# 01 — Data Cleaning + Feature Engineering

Implements Part 1 of the task and Phase I of the Plan:
- Ingest OHLCV
- Ghost filter (>10% missing)
- Forward-fill only (no bfill)
- Fat-finger check (clip ±50% daily returns)
- Tradeable universe filters (price>=5, dollar volume>=1,000,000)
- Feature engineering (momentum/vol/volume/interaction)

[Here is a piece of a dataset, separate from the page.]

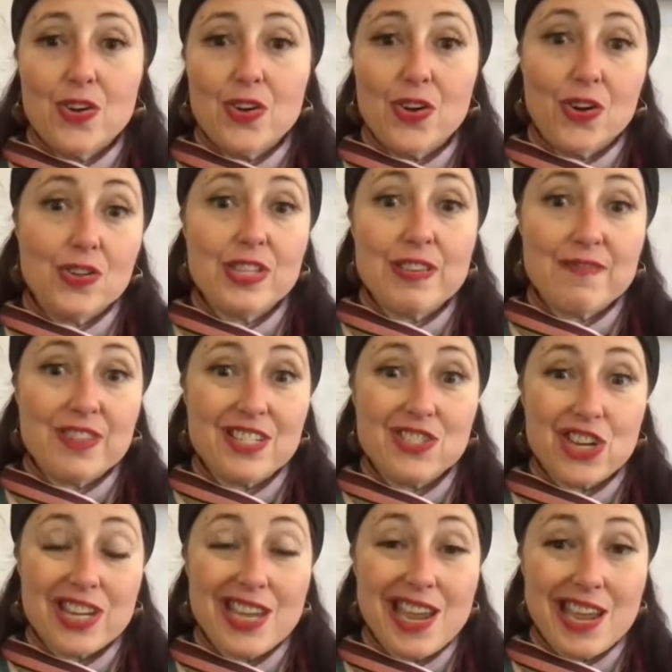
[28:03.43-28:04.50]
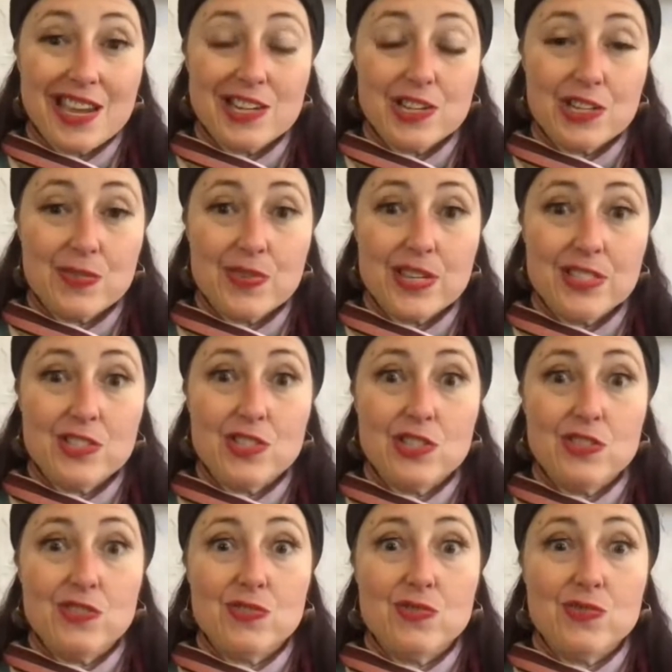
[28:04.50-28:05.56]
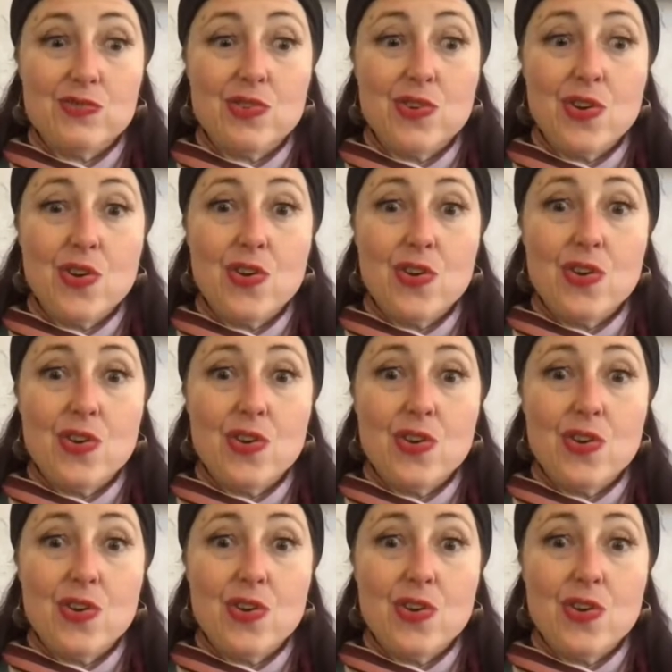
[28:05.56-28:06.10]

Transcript: holy fudge, I can't do it to,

Outputs: `data/processed/features.parquet`

In [None]:
import pandas as pd

from at.data.ingest import load_ohlcv_csv
from at.data.cleaning import clean_ohlcv, CleaningConfig
from at.features.build import build_feature_frame
from at.utils.paths import get_paths

In [None]:
paths = get_paths()
raw_path = paths.data_raw / 'daily_prices.csv'
raw_path

In [None]:
df, schema = load_ohlcv_csv(raw_path)
df.head()

In [None]:
cfg = CleaningConfig()
df_clean = clean_ohlcv(df, schema, cfg)
df_clean.shape

In [None]:
features = build_feature_frame(df_clean, schema)
features.head()

In [None]:
out_path = paths.data_processed / 'features.parquet'
out_path.parent.mkdir(parents=True, exist_ok=True)
features.to_parquet(out_path, index=False)
out_path